### EXERCISE REQUIREMENTS
Since pictures do not belong in the copy, please repeat every record below exactly without them.

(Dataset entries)
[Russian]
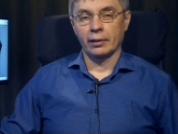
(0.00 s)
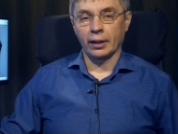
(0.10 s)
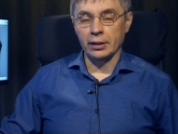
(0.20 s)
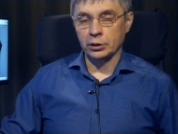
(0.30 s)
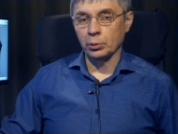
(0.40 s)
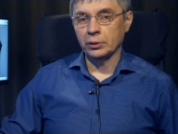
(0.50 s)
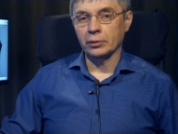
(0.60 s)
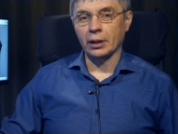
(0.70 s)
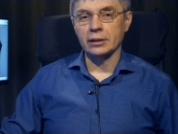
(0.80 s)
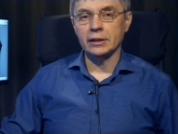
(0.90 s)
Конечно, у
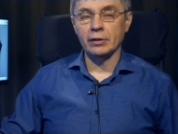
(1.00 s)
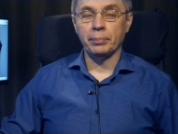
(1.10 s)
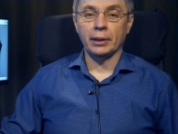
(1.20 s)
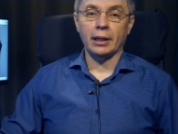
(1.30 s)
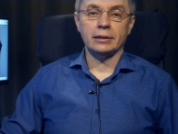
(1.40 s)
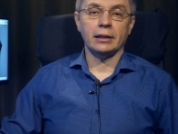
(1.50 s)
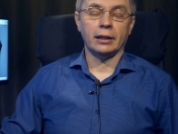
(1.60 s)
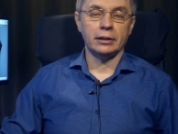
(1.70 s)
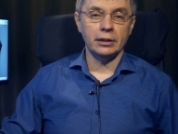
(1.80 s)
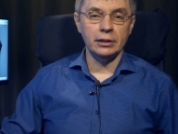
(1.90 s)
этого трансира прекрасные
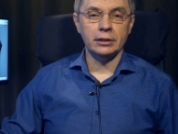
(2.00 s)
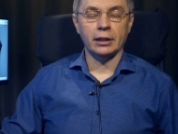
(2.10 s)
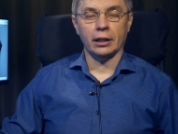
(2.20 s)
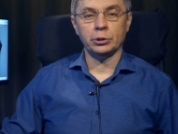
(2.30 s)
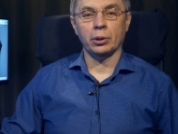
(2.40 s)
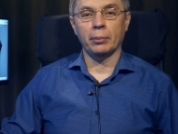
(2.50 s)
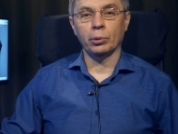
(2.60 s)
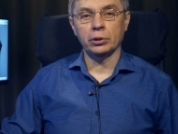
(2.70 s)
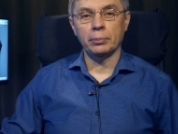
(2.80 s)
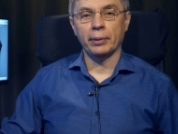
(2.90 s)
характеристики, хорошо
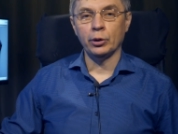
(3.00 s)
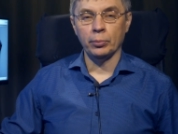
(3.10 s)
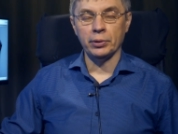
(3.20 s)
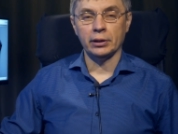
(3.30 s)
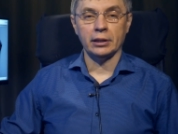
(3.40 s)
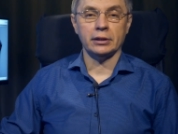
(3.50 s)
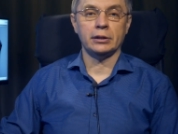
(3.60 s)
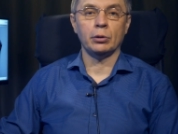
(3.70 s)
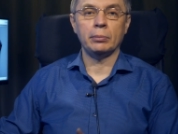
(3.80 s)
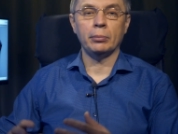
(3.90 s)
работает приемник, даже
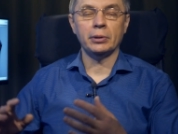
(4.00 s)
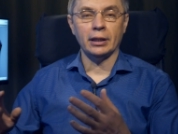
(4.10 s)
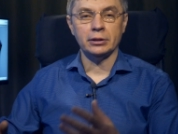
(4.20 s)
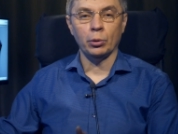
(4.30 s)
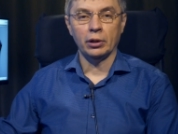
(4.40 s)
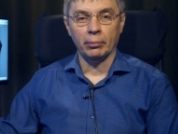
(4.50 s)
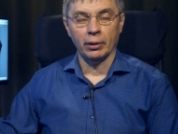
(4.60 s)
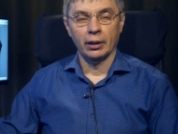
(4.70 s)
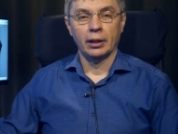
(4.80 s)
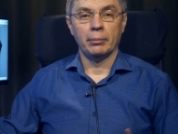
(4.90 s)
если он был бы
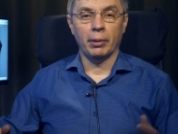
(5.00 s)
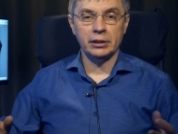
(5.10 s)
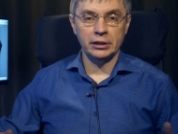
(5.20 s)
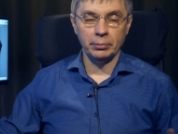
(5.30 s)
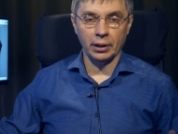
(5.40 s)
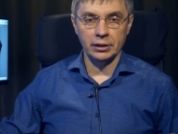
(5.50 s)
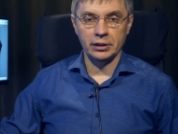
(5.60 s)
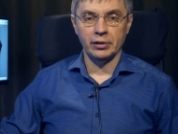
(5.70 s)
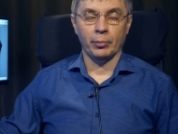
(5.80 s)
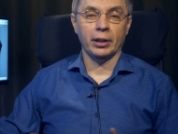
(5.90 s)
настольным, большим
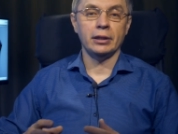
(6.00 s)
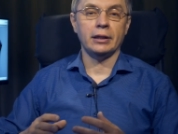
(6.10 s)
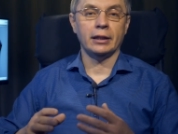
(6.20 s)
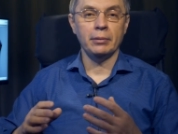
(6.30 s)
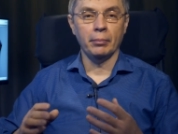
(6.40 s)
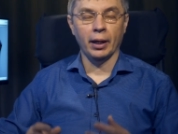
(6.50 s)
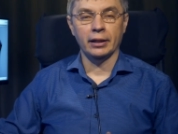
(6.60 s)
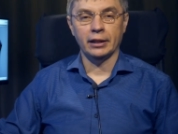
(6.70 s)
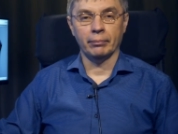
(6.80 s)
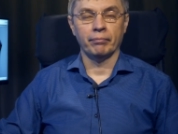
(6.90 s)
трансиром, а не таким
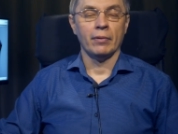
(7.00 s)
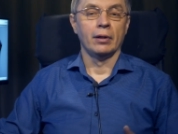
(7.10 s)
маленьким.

### ANSWER SPACE
[Russian]
(0.00 s)
(0.10 s)
(0.20 s)
(0.30 s)
(0.40 s)
(0.50 s)
(0.60 s)
(0.70 s)
(0.80 s)
(0.90 s)
Конечно, у
(1.00 s)
(1.10 s)
(1.20 s)
(1.30 s)
(1.40 s)
(1.50 s)
(1.60 s)
(1.70 s)
(1.80 s)
(1.90 s)
этого трансира прекрасные
(2.00 s)
(2.10 s)
(2.20 s)
(2.30 s)
(2.40 s)
(2.50 s)
(2.60 s)
(2.70 s)
(2.80 s)
(2.90 s)
характеристики, хорошо
(3.00 s)
(3.10 s)
(3.20 s)
(3.30 s)
(3.40 s)
(3.50 s)
(3.60 s)
(3.70 s)
(3.80 s)
(3.90 s)
работает приемник, даже
(4.00 s)
(4.10 s)
(4.20 s)
(4.30 s)
(4.40 s)
(4.50 s)
(4.60 s)
(4.70 s)
(4.80 s)
(4.90 s)
если он был бы
(5.00 s)
(5.10 s)
(5.20 s)
(5.30 s)
(5.40 s)
(5.50 s)
(5.60 s)
(5.70 s)
(5.80 s)
(5.90 s)
настольным, большим
(6.00 s)
(6.10 s)
(6.20 s)
(6.30 s)
(6.40 s)
(6.50 s)
(6.60 s)
(6.70 s)
(6.80 s)
(6.90 s)
трансиром, а не таким
(7.00 s)
(7.10 s)
маленьким.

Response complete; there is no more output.